Hacker News new | ask | show | jobs
by technimad 2053 days ago
I don’t like the devaluation of the word observability. A chart like this used to be called something like ‘tools to monitor and understand postgres’. Observability is the ability to derive the internal state of a system from the outside. Usually done through traces.

It would be great if Postgres could emit a trace per query, showing in real-time which internal components were hit by this query. A sort of continuous query explain service.

Combine these traces to database clients and other front end services and you’ll be able to point to the front end service version which causes cache misses deep inside postgres.

4 comments

https://www.postgresql.org/docs/current/dynamic-trace.html:

“PostgreSQL provides facilities to support dynamic tracing of the database server. This allows an external utility to be called at specific points in the code and thereby trace execution.

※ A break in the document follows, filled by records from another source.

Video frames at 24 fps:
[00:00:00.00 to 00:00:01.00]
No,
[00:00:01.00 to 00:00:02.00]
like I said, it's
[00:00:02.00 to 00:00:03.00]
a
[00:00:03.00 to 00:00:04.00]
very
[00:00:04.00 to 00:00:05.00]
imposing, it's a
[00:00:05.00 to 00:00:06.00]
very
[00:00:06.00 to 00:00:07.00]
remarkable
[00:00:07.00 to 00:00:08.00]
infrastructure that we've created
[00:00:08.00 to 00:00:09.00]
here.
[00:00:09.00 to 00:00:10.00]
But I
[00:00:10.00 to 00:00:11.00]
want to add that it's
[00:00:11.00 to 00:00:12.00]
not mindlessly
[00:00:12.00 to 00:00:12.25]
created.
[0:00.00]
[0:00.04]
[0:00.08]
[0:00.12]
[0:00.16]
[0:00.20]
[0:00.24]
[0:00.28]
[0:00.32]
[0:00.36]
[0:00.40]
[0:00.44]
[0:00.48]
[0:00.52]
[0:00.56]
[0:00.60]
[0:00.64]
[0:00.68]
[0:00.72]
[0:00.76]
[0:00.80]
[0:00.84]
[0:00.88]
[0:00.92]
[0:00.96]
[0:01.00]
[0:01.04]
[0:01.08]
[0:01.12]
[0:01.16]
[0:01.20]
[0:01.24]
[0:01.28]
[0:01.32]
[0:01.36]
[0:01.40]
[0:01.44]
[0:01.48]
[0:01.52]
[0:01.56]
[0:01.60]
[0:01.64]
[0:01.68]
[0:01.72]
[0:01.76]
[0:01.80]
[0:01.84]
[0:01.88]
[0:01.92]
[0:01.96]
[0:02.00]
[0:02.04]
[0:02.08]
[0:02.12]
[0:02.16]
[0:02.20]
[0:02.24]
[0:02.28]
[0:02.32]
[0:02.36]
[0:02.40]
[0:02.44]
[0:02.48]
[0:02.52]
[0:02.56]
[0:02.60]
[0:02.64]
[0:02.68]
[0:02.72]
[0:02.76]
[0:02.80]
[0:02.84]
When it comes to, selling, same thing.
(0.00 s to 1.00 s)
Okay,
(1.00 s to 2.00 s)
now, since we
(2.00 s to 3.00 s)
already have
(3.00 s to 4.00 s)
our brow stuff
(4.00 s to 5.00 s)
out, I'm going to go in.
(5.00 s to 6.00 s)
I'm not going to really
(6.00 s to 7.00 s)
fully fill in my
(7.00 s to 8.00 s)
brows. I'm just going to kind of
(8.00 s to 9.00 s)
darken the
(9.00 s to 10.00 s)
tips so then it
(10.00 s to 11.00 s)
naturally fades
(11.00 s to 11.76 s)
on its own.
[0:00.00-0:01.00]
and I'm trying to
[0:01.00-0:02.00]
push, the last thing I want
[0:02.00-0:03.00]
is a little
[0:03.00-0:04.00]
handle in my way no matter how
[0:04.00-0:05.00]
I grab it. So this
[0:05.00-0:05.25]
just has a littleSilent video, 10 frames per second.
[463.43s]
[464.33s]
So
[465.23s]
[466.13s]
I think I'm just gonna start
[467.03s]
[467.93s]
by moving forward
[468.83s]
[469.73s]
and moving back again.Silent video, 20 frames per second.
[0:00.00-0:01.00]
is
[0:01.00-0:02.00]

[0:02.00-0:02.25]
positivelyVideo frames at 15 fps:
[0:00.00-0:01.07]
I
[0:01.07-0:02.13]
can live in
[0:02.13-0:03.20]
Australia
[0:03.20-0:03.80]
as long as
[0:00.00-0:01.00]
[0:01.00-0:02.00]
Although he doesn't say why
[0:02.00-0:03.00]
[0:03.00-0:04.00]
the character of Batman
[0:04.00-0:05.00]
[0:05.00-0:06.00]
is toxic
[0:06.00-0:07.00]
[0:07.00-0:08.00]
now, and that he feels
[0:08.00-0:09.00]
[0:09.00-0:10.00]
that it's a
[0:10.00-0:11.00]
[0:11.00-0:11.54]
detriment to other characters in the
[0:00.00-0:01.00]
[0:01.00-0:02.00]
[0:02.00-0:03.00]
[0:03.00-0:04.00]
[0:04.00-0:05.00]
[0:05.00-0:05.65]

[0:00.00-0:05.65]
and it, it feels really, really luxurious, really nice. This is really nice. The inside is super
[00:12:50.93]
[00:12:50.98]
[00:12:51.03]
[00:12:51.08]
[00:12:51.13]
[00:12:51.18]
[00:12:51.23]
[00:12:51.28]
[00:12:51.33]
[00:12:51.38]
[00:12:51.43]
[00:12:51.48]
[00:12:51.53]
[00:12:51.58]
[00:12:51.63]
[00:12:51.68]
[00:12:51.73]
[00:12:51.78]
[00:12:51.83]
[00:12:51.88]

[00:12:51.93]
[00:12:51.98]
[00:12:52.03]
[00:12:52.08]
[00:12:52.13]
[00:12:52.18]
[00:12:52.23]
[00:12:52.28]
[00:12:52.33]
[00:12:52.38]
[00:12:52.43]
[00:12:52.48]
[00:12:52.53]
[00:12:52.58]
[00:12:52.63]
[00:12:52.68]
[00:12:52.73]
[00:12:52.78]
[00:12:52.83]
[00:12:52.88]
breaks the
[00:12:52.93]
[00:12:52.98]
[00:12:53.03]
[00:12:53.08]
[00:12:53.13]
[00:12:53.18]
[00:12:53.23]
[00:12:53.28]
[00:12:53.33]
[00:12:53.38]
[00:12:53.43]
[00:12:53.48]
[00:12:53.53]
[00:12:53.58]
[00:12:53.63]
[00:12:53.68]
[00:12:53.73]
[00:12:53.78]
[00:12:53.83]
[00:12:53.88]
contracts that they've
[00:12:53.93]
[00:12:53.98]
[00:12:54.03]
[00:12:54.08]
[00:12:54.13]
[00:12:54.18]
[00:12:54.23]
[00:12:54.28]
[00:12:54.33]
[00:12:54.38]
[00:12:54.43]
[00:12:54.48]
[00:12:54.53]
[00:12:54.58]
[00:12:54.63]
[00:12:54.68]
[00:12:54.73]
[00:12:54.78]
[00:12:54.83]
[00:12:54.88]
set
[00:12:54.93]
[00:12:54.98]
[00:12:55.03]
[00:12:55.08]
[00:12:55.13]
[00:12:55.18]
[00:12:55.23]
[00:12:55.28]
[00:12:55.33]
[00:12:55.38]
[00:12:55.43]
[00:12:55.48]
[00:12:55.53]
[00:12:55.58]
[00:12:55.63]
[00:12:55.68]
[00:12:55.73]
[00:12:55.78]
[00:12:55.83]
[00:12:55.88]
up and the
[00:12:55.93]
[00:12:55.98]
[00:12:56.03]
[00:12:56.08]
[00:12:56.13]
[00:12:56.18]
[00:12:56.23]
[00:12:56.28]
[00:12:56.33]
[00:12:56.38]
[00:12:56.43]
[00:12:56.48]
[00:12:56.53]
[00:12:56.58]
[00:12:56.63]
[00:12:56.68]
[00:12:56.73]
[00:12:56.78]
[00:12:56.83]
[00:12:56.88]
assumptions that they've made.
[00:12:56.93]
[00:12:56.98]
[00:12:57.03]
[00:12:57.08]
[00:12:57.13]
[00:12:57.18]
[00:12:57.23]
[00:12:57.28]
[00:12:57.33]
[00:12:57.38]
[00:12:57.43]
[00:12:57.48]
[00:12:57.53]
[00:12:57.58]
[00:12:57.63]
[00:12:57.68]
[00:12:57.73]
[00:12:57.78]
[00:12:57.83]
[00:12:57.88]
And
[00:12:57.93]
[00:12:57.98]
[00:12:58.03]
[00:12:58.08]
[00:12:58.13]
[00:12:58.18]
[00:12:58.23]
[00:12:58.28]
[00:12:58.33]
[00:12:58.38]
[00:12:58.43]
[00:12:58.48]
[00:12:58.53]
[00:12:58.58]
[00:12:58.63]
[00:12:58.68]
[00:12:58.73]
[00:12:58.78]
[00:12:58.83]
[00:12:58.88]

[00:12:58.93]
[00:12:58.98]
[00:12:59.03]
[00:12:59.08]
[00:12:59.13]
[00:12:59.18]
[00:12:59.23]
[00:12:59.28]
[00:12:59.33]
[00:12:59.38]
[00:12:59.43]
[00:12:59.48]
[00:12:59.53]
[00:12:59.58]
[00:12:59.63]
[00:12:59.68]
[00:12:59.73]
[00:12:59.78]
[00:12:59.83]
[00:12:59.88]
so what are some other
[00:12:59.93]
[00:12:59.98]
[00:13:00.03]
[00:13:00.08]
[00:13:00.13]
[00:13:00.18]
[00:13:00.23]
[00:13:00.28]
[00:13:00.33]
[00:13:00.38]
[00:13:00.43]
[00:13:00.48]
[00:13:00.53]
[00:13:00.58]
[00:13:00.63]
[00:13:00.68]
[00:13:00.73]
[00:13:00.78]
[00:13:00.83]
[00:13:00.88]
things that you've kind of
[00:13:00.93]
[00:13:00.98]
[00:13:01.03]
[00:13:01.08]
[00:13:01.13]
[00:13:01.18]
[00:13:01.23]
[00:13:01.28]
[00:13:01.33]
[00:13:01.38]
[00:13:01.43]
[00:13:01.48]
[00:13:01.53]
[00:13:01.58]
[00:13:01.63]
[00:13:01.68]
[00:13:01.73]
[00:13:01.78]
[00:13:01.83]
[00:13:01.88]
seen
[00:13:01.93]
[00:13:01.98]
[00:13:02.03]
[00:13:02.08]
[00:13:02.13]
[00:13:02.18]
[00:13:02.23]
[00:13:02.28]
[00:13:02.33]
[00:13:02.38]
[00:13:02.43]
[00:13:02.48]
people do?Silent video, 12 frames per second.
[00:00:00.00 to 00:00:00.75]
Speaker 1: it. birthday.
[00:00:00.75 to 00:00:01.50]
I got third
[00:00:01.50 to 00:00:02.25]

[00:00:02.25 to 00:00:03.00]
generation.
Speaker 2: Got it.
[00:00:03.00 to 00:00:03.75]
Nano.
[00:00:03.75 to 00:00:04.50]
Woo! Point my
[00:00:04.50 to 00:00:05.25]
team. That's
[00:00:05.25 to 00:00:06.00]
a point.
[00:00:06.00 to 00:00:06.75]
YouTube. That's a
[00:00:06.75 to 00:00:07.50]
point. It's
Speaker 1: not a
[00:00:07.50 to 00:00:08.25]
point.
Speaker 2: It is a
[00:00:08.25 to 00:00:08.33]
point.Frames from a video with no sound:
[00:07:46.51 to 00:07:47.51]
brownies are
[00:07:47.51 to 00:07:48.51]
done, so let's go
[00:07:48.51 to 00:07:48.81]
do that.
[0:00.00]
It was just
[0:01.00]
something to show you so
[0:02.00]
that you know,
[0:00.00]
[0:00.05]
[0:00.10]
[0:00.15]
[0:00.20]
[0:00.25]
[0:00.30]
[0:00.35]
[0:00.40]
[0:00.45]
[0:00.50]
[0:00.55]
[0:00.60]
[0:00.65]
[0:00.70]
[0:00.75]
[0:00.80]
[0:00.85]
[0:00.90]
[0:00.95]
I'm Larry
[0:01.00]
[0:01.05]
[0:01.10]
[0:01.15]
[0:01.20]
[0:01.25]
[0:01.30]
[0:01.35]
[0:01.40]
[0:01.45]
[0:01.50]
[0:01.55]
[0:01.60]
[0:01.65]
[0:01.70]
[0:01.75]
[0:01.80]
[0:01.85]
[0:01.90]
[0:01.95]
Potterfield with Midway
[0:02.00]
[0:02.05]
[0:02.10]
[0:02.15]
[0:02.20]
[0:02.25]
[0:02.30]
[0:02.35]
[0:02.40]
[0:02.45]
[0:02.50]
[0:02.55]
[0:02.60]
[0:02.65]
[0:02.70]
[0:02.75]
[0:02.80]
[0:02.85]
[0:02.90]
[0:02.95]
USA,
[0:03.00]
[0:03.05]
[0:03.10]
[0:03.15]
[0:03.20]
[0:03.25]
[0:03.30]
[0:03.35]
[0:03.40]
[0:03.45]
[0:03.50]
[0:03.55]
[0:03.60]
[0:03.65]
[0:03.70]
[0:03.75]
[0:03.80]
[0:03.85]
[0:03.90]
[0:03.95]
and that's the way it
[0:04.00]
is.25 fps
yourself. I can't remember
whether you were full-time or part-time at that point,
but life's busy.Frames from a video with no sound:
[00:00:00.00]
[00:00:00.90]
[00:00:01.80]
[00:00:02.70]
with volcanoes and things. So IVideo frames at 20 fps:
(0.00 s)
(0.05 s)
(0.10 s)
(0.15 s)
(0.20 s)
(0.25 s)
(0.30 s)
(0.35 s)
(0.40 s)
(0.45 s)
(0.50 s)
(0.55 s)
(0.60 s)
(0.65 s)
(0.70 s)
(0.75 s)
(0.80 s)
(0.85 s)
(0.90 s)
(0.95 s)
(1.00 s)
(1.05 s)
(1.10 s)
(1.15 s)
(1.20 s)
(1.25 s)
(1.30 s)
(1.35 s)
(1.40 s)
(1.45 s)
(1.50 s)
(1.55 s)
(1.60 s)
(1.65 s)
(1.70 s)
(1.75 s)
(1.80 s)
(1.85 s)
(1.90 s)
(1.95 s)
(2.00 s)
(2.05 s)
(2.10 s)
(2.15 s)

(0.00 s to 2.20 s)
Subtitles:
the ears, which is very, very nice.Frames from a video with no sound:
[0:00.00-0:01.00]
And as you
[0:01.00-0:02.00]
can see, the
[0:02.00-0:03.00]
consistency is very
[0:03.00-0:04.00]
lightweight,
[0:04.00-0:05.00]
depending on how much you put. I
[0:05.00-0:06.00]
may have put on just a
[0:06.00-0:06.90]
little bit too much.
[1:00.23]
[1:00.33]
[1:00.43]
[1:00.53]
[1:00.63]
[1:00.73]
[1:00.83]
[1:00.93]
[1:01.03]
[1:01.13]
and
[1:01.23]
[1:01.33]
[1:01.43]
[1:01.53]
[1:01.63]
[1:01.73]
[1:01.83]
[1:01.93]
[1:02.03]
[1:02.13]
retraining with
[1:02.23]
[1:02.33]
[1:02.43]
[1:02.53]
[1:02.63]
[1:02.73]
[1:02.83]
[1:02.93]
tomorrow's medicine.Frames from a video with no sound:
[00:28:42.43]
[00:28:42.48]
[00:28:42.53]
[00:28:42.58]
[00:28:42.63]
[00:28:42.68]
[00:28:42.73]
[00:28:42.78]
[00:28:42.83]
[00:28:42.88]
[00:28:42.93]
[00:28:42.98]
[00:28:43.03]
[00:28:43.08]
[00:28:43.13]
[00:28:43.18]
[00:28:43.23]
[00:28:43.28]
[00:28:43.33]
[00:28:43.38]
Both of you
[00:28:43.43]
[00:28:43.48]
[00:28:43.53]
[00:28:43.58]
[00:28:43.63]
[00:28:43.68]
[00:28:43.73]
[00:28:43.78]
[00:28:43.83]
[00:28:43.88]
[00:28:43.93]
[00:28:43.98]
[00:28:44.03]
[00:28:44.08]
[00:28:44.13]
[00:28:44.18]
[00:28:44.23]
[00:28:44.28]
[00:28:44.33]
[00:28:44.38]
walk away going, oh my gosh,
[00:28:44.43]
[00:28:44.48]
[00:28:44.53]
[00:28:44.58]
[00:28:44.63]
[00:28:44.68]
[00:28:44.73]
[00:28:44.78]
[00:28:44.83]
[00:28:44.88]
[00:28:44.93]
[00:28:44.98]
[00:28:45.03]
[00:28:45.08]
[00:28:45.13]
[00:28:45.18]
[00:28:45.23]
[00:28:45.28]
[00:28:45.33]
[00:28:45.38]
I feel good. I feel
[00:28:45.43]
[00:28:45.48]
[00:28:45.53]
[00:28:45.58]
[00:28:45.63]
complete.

A number of probes or trace points are already inserted into the source code. These probes are intended to be used by database developers and administrators. By default the probes are not compiled into PostgreSQL; the user needs to explicitly tell the configure script to make the probes available.

Currently, the DTrace utility is supported, which, at the time of this writing, is available on Solaris, macOS, FreeBSD, NetBSD, and Oracle Linux. The SystemTap project for Linux provides a DTrace equivalent and can also be used. Supporting other dynamic tracing utilities is theoretically possible by changing the definitions for the macros in src/include/utils/probes.h.”

Observability is not just about traces. This great article[1] by @copyconstruct describes it in detail, and lists monitoring, alerting/visualization, tracing, and log aggregation/analytics as key components of an observability stack.

[1] https://copyconstruct.medium.com/monitoring-and-observabilit...

What kind of in information would you like to see in that trace?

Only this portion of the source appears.